Beberapa pemimpin negara anggota Uni Eropa berkumpul di sekitar Prancis dalam perselisihan Macron dengan Erdogan.

Perdana Menteri Belanda Mark Rutte mengatakan negaranya berdiri bersama Prancis untuk kebebasan berbicara dan melawan ekstremisme dan radikalisme.

Menteri Luar Negeri Jerman Heiko Maas menggambarkan penghinaan Erdogan terhadap Macron sebagai poin baru di titik yang rendah.

Dia menekankan solidaritas Jerman dengan Prancis dalam perang melawan ekstremis Islam.

Di Yunani, Presiden Katerina Sakellaropoulou mengatakan retorika Erdogan memicu fanatisme agama dan intoleransi atas nama benturan peradaban dan tidak dapat ditoleransi.

Presiden Siprus Nicos Anastasiades mengatakan pernyataan Erdogan menggunakan frasa dan karakterisasi yang tidak dapat diterima dalam praktik dan diplomasi internasional.

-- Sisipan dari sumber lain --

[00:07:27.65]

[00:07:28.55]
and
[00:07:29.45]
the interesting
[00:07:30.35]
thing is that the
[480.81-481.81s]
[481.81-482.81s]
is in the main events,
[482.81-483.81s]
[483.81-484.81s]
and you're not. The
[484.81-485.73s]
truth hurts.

"Serangan terhadap Presiden Prancis oleh seorang pemimpin negara kandidat untuk masuk ke Uni Eropa adalah penghinaan terhadap nilai-nilai dan prinsip-prinsip Eropa," kata Anastasiades.

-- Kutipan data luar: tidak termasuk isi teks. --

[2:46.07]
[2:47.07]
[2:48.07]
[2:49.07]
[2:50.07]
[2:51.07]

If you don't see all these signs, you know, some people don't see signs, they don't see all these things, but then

Namun, Stano bersikeras bahwa Turki tetap menjadi "mitra yang sangat penting" bagi blok 27 negara dan bahwa tidak ada yang akan mendapat keuntungan dari konfrontasi ini.

Turki saat ini masih dalam tahap negosiasi untuk bergabung dengan Uni Eropa. Proses ini telah berlangsung sejak tahun 2005 tetapi terhenti dalam beberapa tahun terakhir.

Turki adalah mitra dagang terbesar kelima Uni Eropa dan blok itu bergantung pada Ankara untuk menghentikan migran memasuki Uni Eropa melalui perbatasannya dengan Yunani dan Bulgaria.